§ **Directions for this task**
Return all of the entries exactly, but do not include the pictures.
--
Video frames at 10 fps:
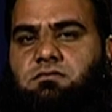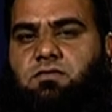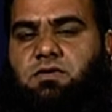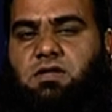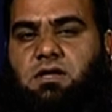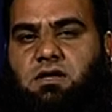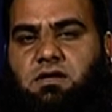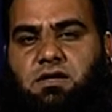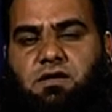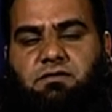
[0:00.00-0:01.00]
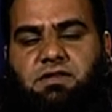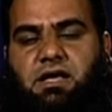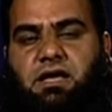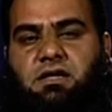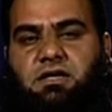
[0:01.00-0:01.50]
with
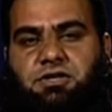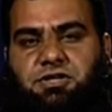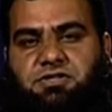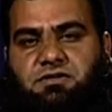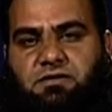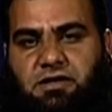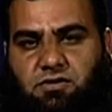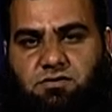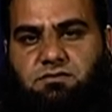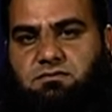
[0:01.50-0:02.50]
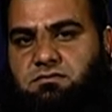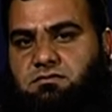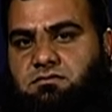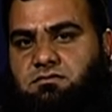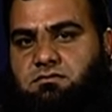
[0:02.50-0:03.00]
an integer value.
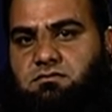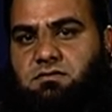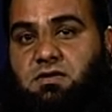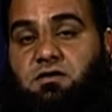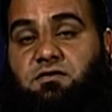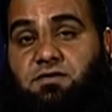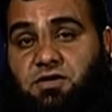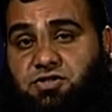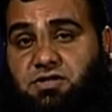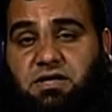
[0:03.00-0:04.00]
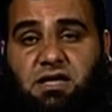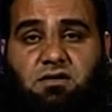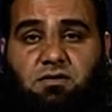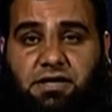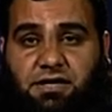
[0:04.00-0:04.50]
Function
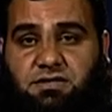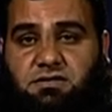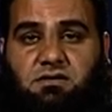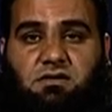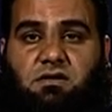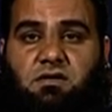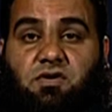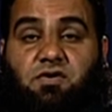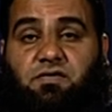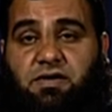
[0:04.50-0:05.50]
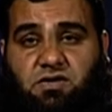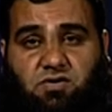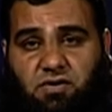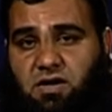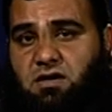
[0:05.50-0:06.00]
calculates
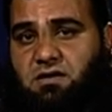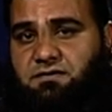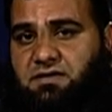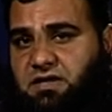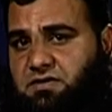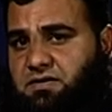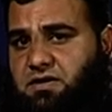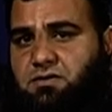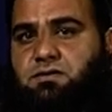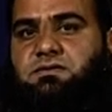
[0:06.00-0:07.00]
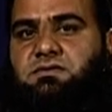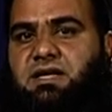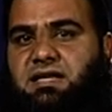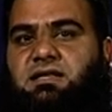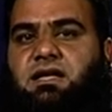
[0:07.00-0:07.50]
factorial of that value
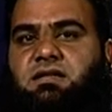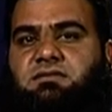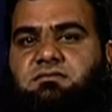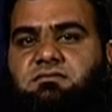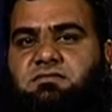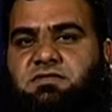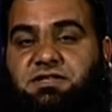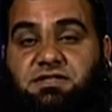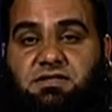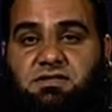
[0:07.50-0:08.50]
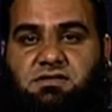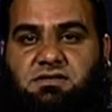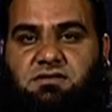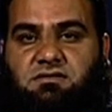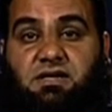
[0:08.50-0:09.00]
and then
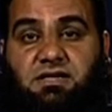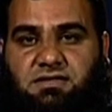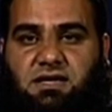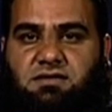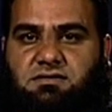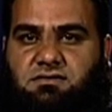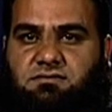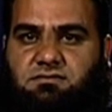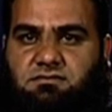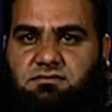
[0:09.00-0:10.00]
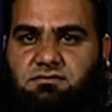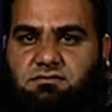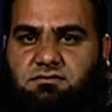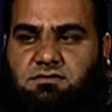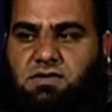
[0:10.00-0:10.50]
returns the result.
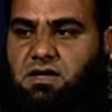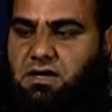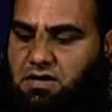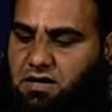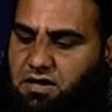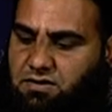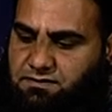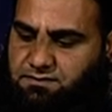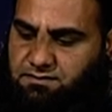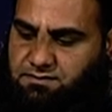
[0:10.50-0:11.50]
Now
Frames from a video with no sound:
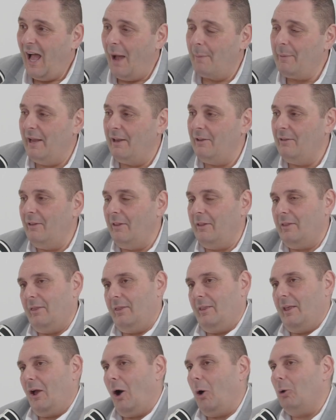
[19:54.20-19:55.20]
I mean,
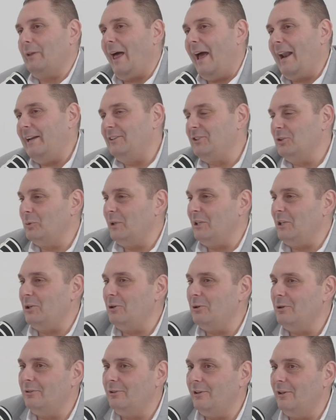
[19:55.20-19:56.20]
the old adage that we
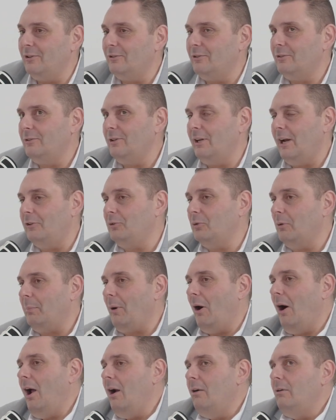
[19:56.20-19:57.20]
use is, to a
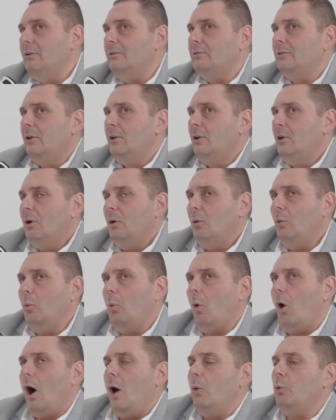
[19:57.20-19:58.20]
buyer is,
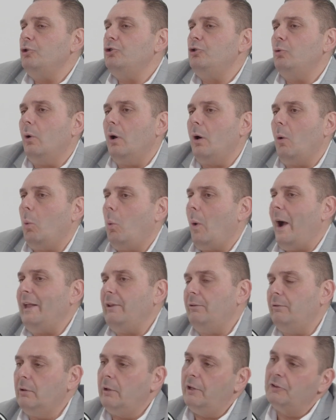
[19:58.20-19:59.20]
why would you want to
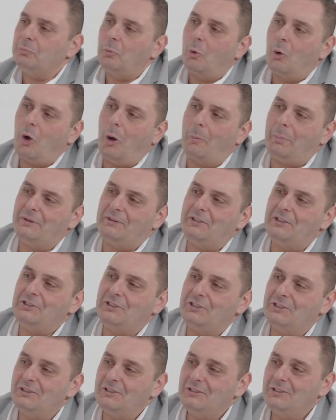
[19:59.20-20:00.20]
wait till there's more
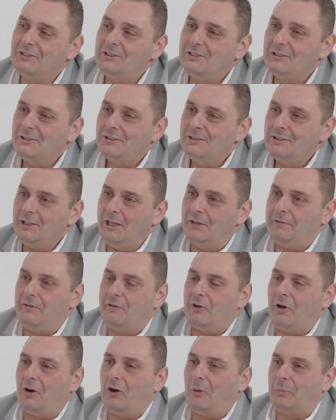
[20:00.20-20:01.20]
competition if you've
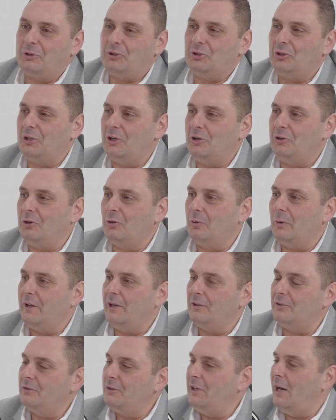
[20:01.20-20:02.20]
got an opportunity to do it when
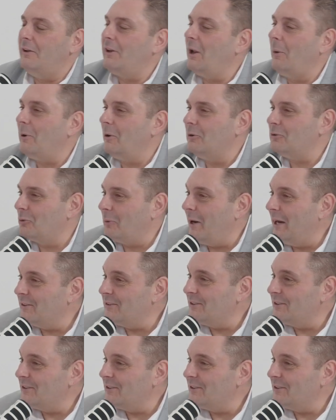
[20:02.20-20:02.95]
there's no one else around?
--
§ **Exercise output**
Video frames at 10 fps:
[0:00.00-0:01.00]
[0:01.00-0:01.50]
with
[0:01.50-0:02.50]
[0:02.50-0:03.00]
an integer value.
[0:03.00-0:04.00]
[0:04.00-0:04.50]
Function
[0:04.50-0:05.50]
[0:05.50-0:06.00]
calculates
[0:06.00-0:07.00]
[0:07.00-0:07.50]
factorial of that value
[0:07.50-0:08.50]
[0:08.50-0:09.00]
and then
[0:09.00-0:10.00]
[0:10.00-0:10.50]
returns the result.
[0:10.50-0:11.50]
Now
Frames from a video with no sound:
[19:54.20-19:55.20]
I mean,
[19:55.20-19:56.20]
the old adage that we
[19:56.20-19:57.20]
use is, to a
[19:57.20-19:58.20]
buyer is,
[19:58.20-19:59.20]
why would you want to
[19:59.20-20:00.20]
wait till there's more
[20:00.20-20:01.20]
competition if you've
[20:01.20-20:02.20]
got an opportunity to do it when
[20:02.20-20:02.95]
there's no one else around?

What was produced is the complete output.